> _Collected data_
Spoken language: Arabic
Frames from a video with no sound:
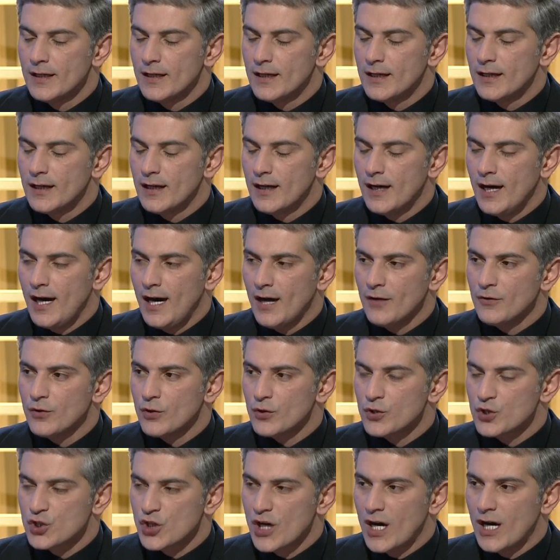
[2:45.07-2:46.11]
آه حظر
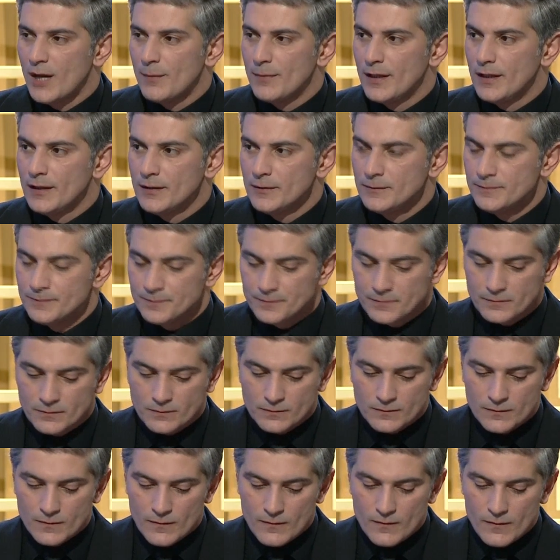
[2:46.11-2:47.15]
شامل
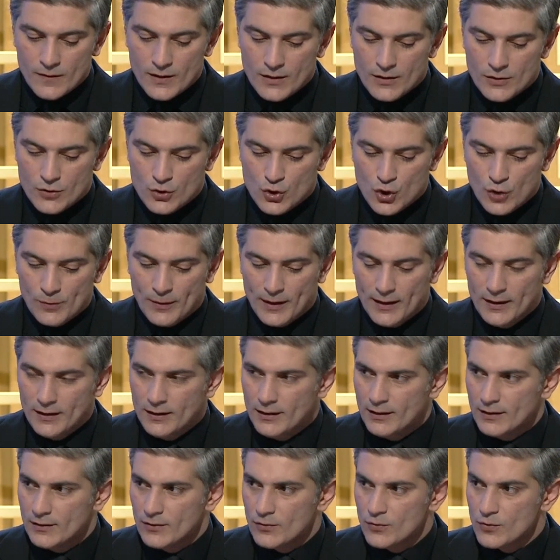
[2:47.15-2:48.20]
جمعه،
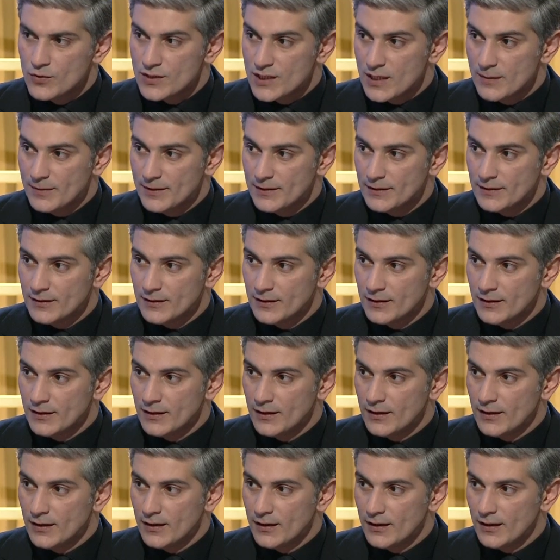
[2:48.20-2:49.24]
سبت
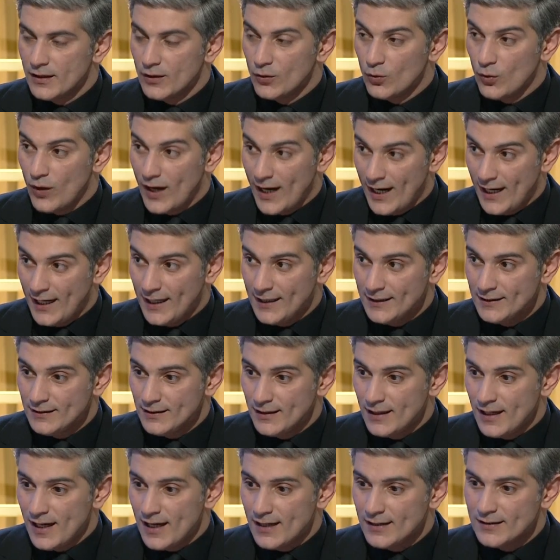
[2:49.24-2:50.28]
واحد
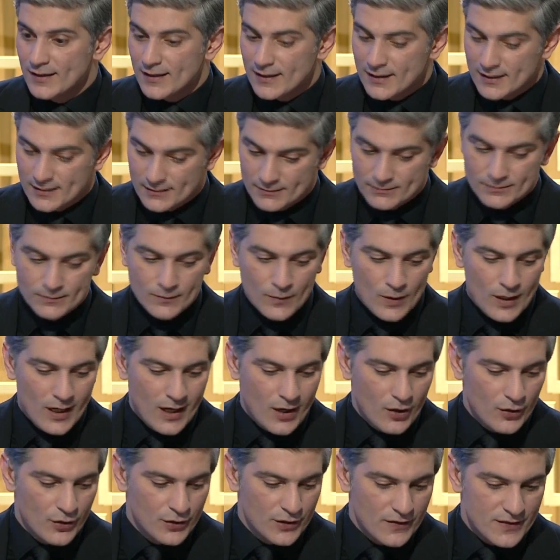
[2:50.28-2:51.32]
اقدر
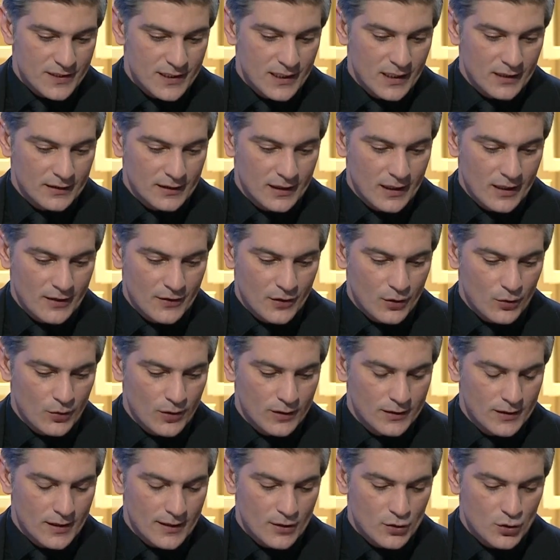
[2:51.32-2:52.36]
اخذ التفصيلات الاكثر
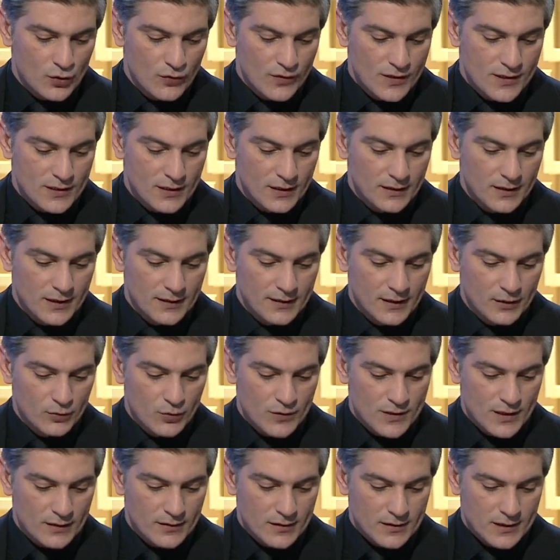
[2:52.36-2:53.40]
واقدر اشوف استعدادات
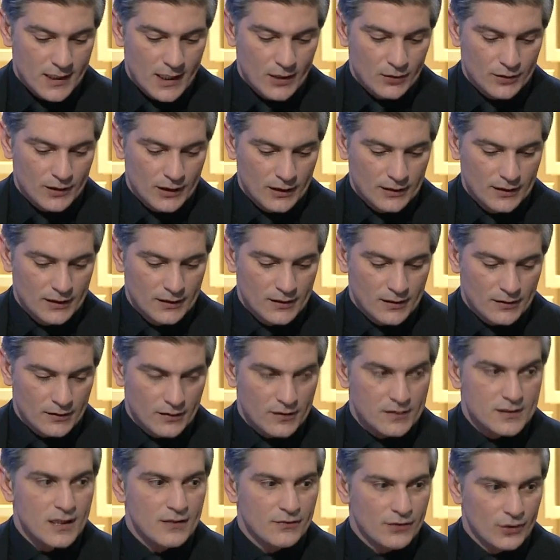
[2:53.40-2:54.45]
وزاره الصحه وتحديدا
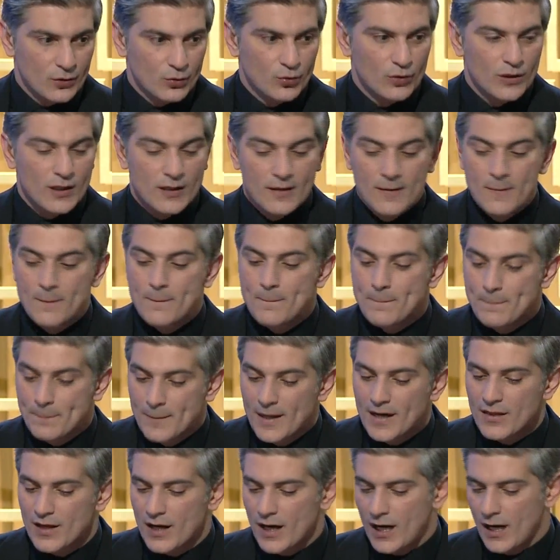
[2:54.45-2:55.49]
الصافه الاولى
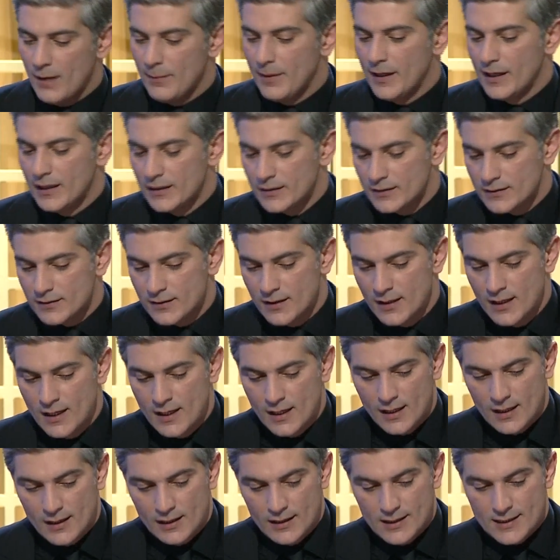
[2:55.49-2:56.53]
ماذا عملت
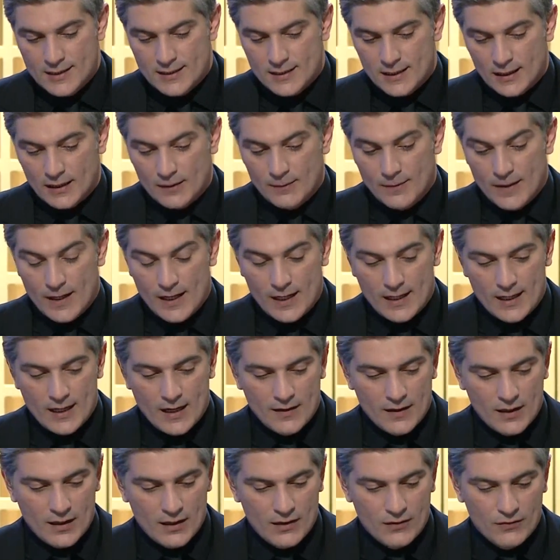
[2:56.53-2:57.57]
لاستقبال
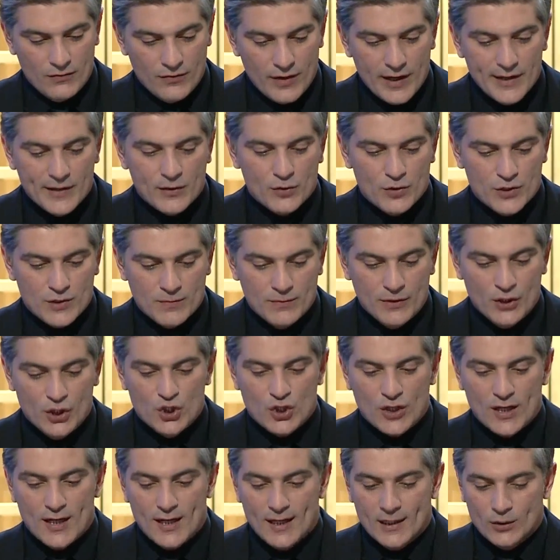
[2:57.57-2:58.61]
هذا الفيروس من
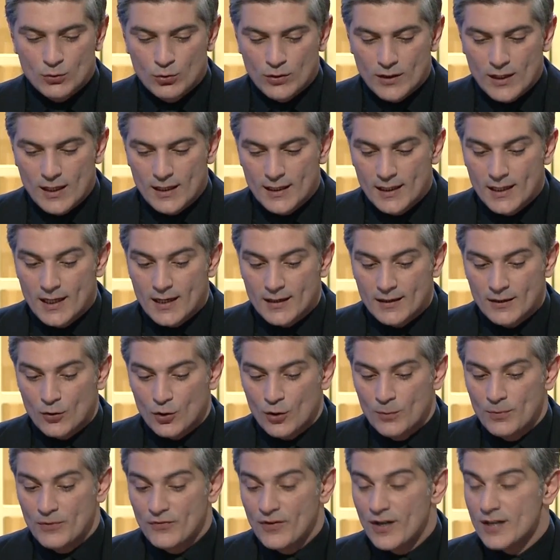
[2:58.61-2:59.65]
اجراءات وقائيه لكن
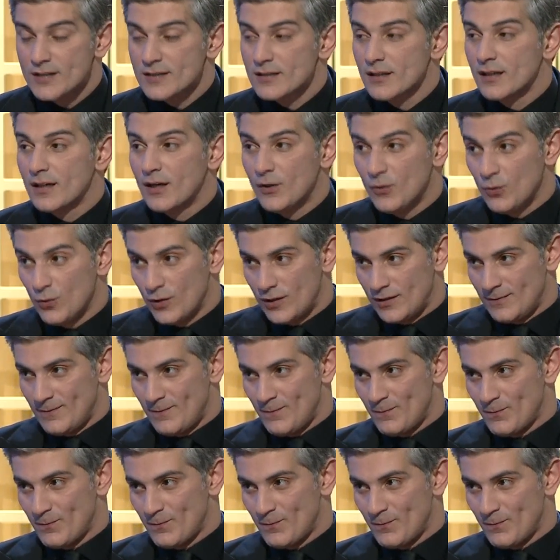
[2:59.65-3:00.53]
نروح بفاصل اول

> _WORK TO BE COMPLETED_
Retype each entry above character for character; pictures stay out.

> _WRITTEN ANSWER_
Spoken language: Arabic
Frames from a video with no sound:
[2:45.07-2:46.11]
آه حظر
[2:46.11-2:47.15]
شامل
[2:47.15-2:48.20]
جمعه،
[2:48.20-2:49.24]
سبت
[2:49.24-2:50.28]
واحد
[2:50.28-2:51.32]
اقدر
[2:51.32-2:52.36]
اخذ التفصيلات الاكثر
[2:52.36-2:53.40]
واقدر اشوف استعدادات
[2:53.40-2:54.45]
وزاره الصحه وتحديدا
[2:54.45-2:55.49]
الصافه الاولى
[2:55.49-2:56.53]
ماذا عملت
[2:56.53-2:57.57]
لاستقبال
[2:57.57-2:58.61]
هذا الفيروس من
[2:58.61-2:59.65]
اجراءات وقائيه لكن
[2:59.65-3:00.53]
نروح بفاصل اول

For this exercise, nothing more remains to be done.